Destination of X-Band Radar Unclear

Alexandra Gutierrez, KUCB – Unalaska

Since it deployed six years ago, the Missile Defense Agency’s most powerful mobile radar has traveled across the Pacific, conducting flight tests and keeping an eye out for any ballistic missiles targeted at the United States. But while it’s been to Seattle and Pearl Harbor, it’s never made it to its homeport of Adak, where a $26-million mooring for the radar lies unused. With the release of Missile Defense Agency’s funding requests, it’s looking even more unlikely that the radar will ever use that facility.

Fisheries Board Takes Up Southeast Allocation Issues

Ed Schoenfeld, CoastAlaska – Juneau

The Alaska Board of Fisheries addresses Southeast finfish issues starting on Friday (Feb. 24).

Members will consider 145 proposals from advisory boards, gear groups and individuals.

They range from Sitka’s sac roe herring harvest to Juneau’s Taku River king sport fishery to changes in seine boat size limits.

The meeting lasts 10 days.

Fish and Game boards director Monica Wellard says much of the first few days will be taken up by public testimony.

“They’ll be allowed that particular time frame to talk about the proposals they’re for or against. And then there’s also the written comments they can provide, put it all in writing and submit that during the meeting so their comments can be heard,” she says.

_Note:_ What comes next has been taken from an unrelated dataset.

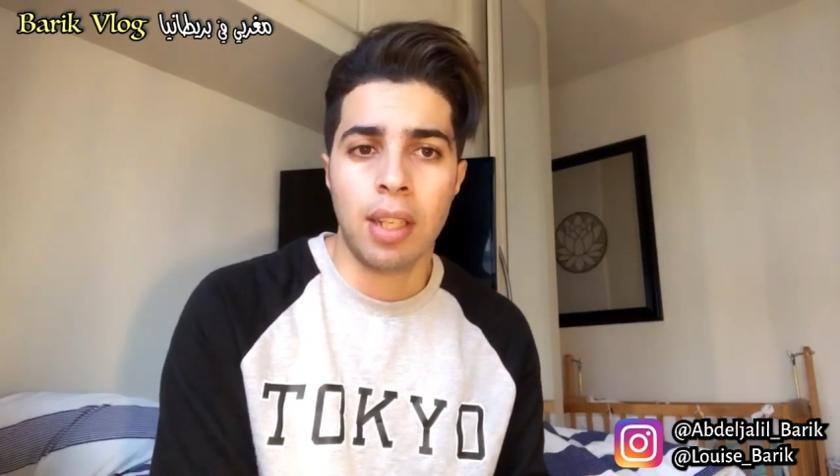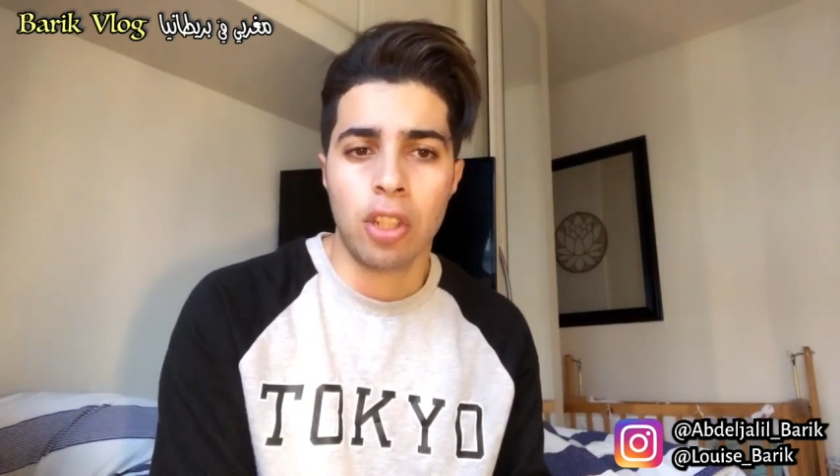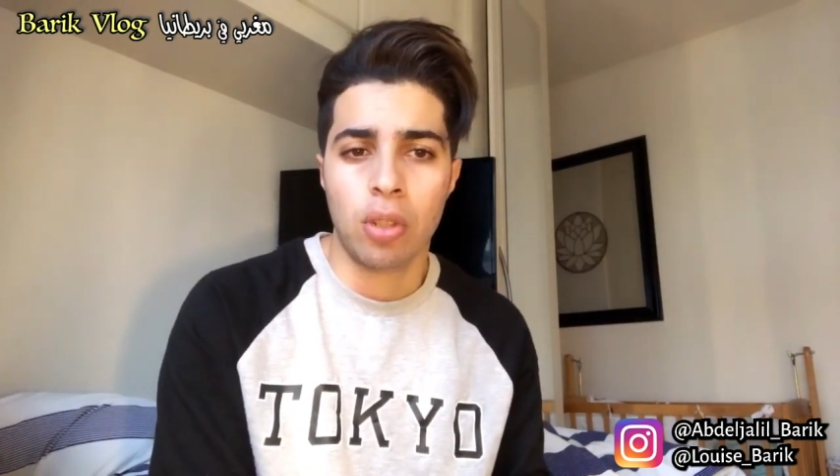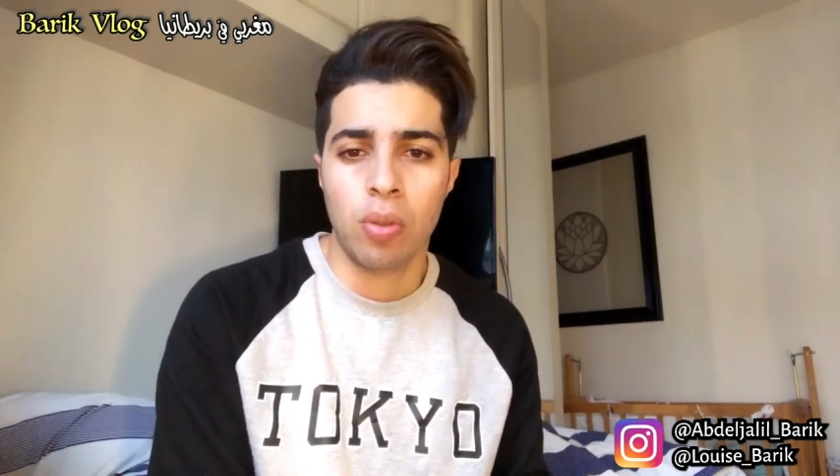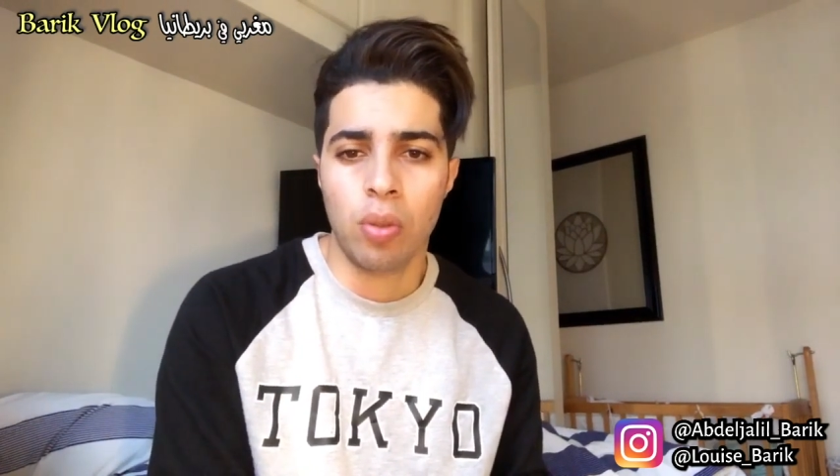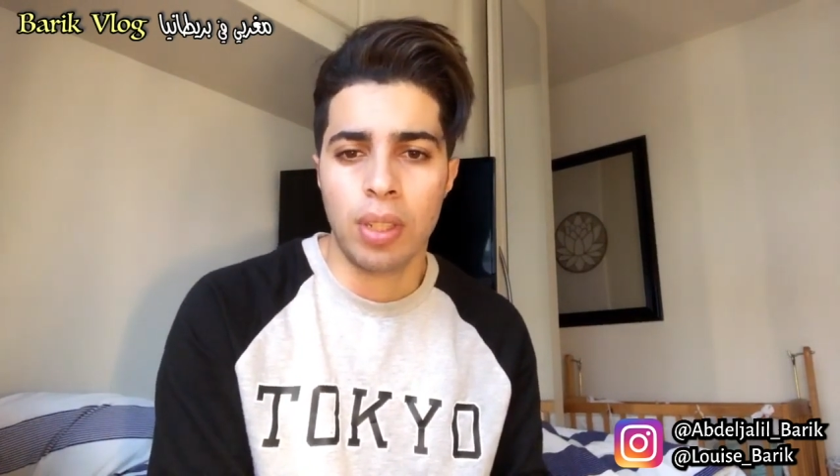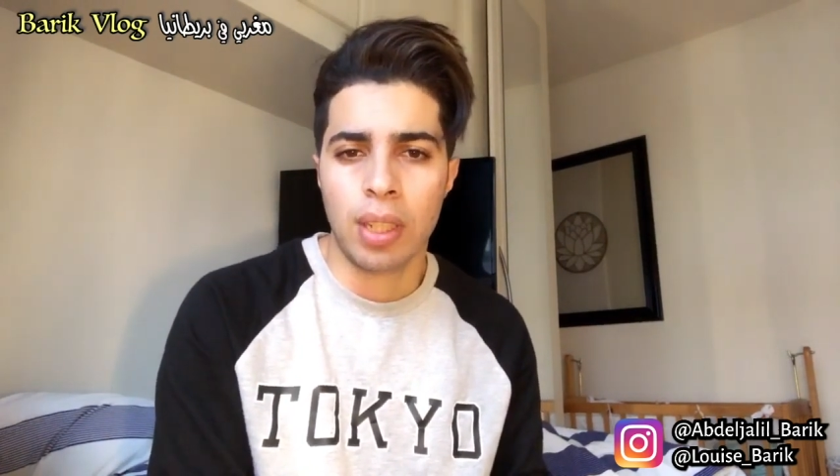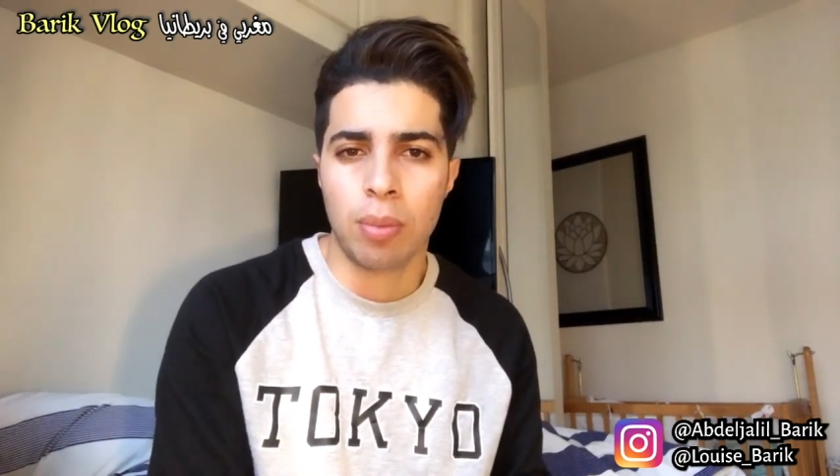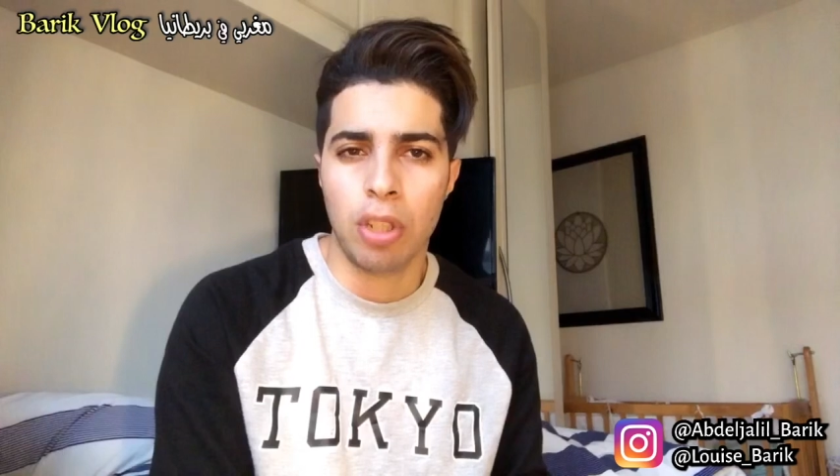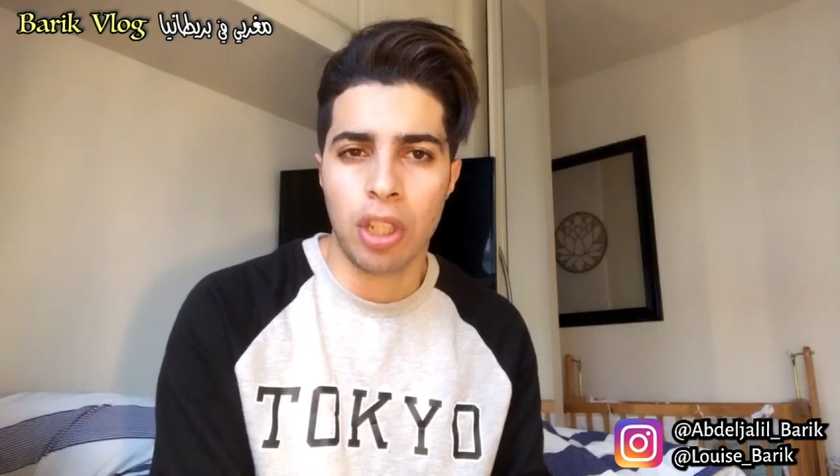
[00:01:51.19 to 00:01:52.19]
انا شنو
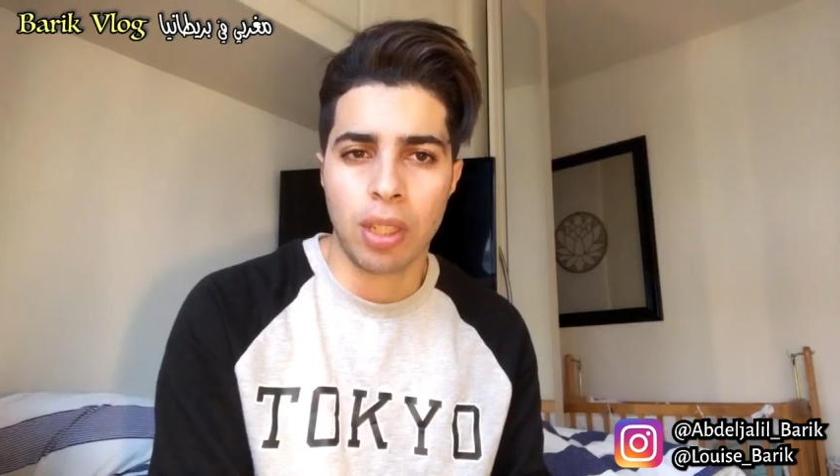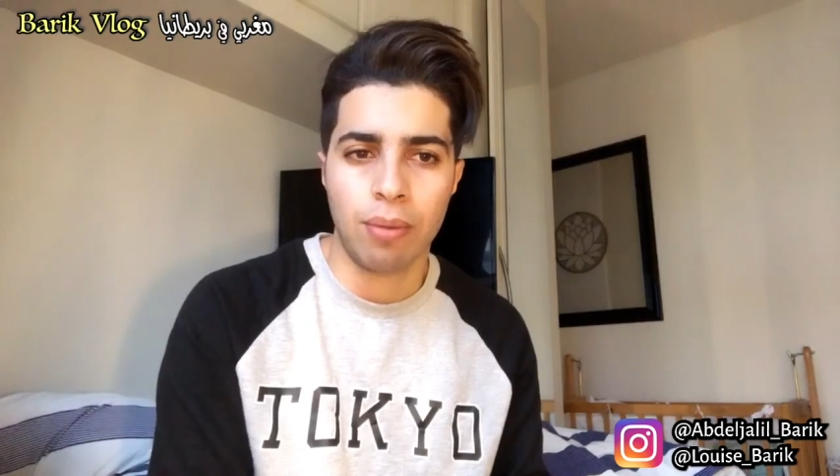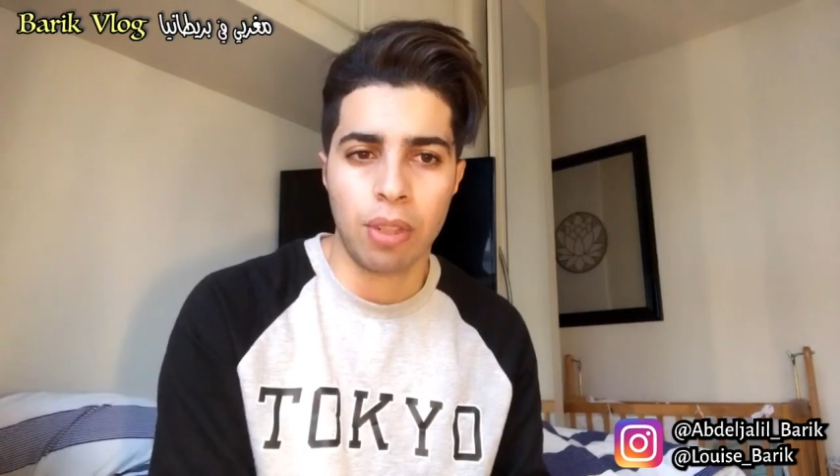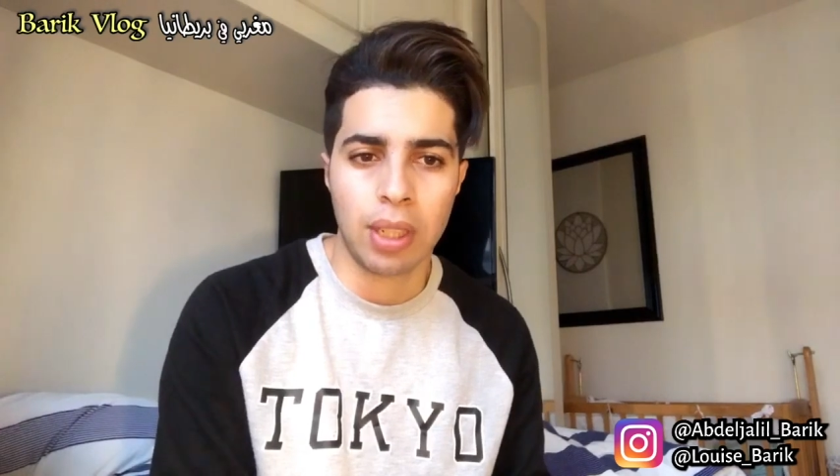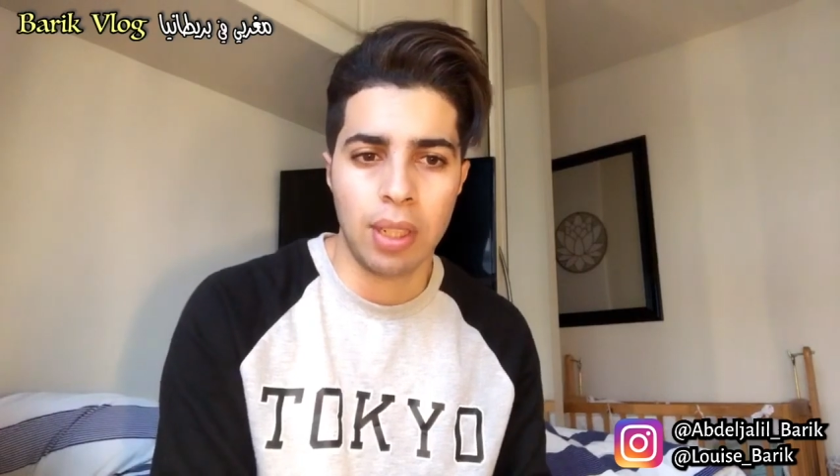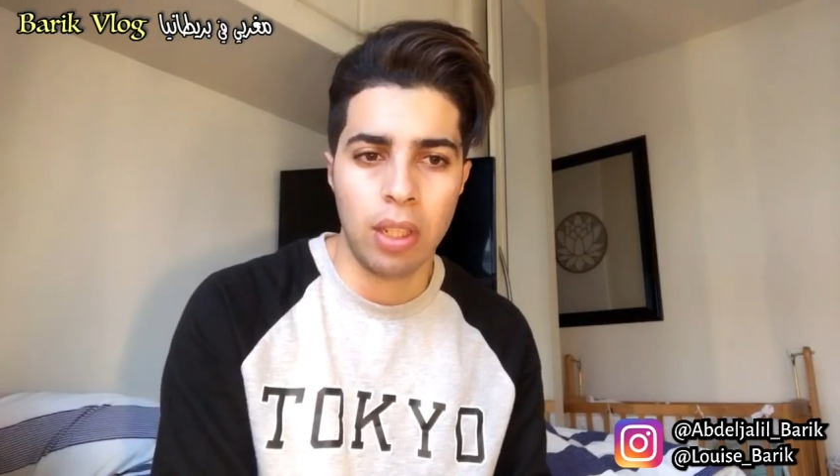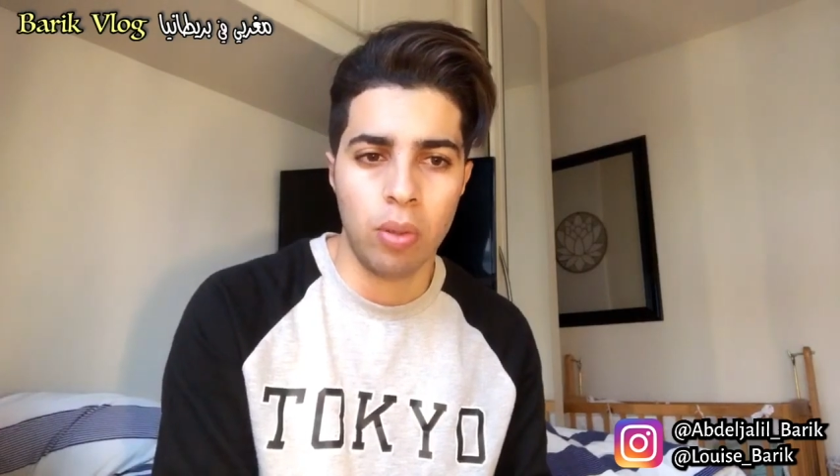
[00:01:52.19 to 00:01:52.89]
درت ملي جات الفرصه ديال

Other proposals involve sport fishing for fresh water kings, rules for reporting catches, and listing Haines’ Luta Inlet as a subsistence management area.

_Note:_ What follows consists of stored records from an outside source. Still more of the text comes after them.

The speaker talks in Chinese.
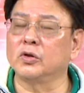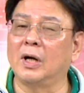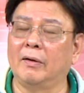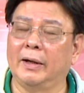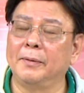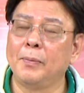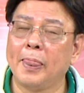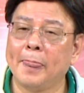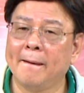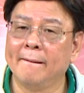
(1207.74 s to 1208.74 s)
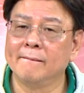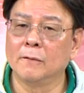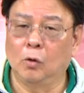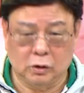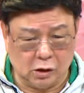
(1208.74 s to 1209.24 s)
就好了。
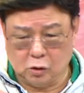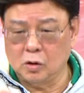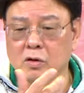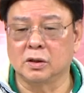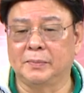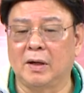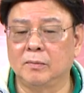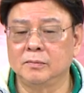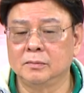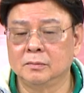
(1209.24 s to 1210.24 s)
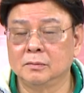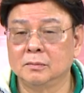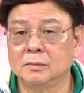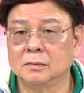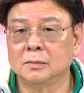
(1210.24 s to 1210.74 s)
我这个都有指标，
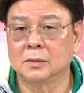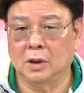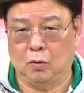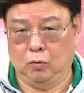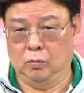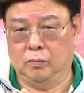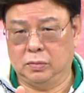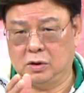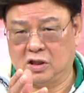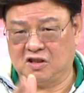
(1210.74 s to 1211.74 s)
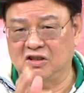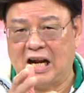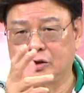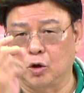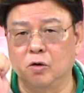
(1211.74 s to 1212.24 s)
那十
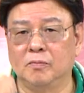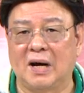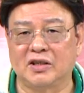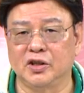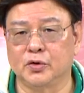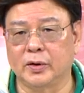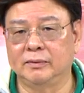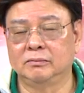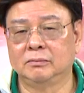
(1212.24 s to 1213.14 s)
拿九稳八胜算。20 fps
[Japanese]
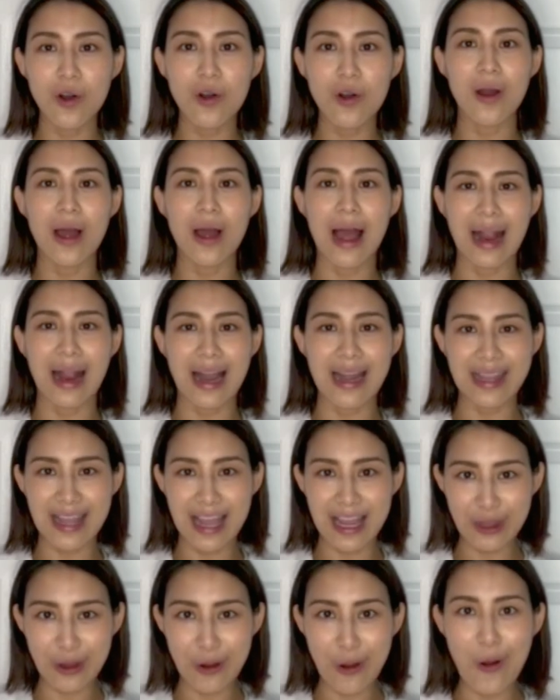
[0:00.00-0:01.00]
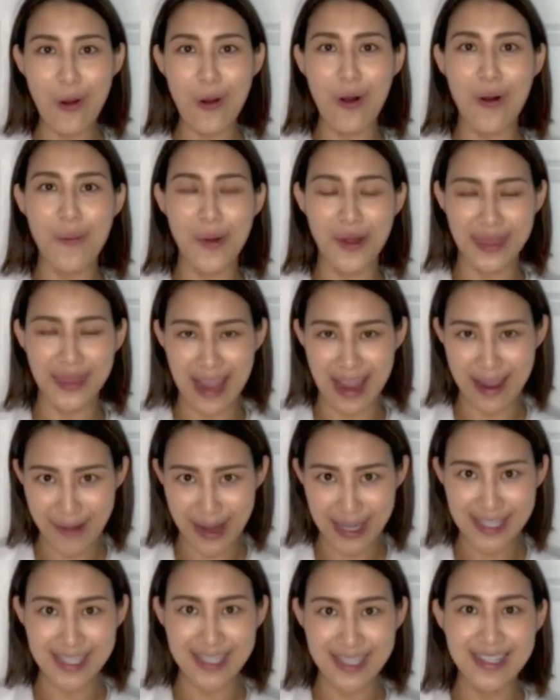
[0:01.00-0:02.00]
を図りたいと思ってい
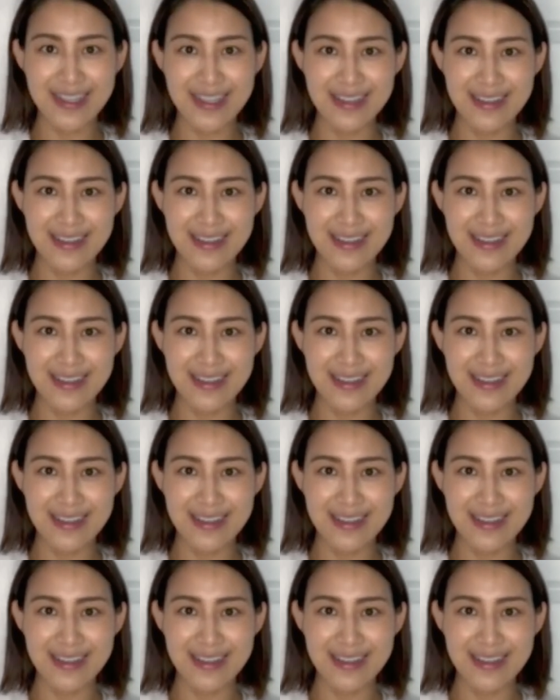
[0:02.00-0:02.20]
ます。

The board of fisheries is meeting at Ketchikan’s Ted Ferry Civic Center.

Audio will be streamed via the board’s website. The link is on our website.

Grants Available For Imagination Libraries

Daysha Eaton, KSKA – Anchorage

A program that brings books to kids across Alaska is accepting grant proposals. Best Beginnings is giving away funds to communities who want to start Imagination Libraries and expand existing ones.

Climbers Come Together For Alaska Ice Climbing Festival

Shelby Carpenter, APRN Contributor

In Alaskan winters, even waterfalls freeze.  Once temperatures drop, these torrents of water in the canyons and gorges throughout our state turn solid.  And as soon as they do, Alaskan climbers go out and hit the ice.

On Saturday, many of these climbers came together in Anchorage to participate in the Alaska Ice Climbing Festival.  Reporter Shelby Carpenter dropped in on the action.

Fur Rondy Starts Friday

Associated Press

Anchorage’s Fur Rendezvous is set to begin Friday. The popular winter festival runs through March 4. Events including the annual ice carving competition and other events take place throughout the week. The Running of the Reindeer will be held downtown at 4 pm on Saturday March 3.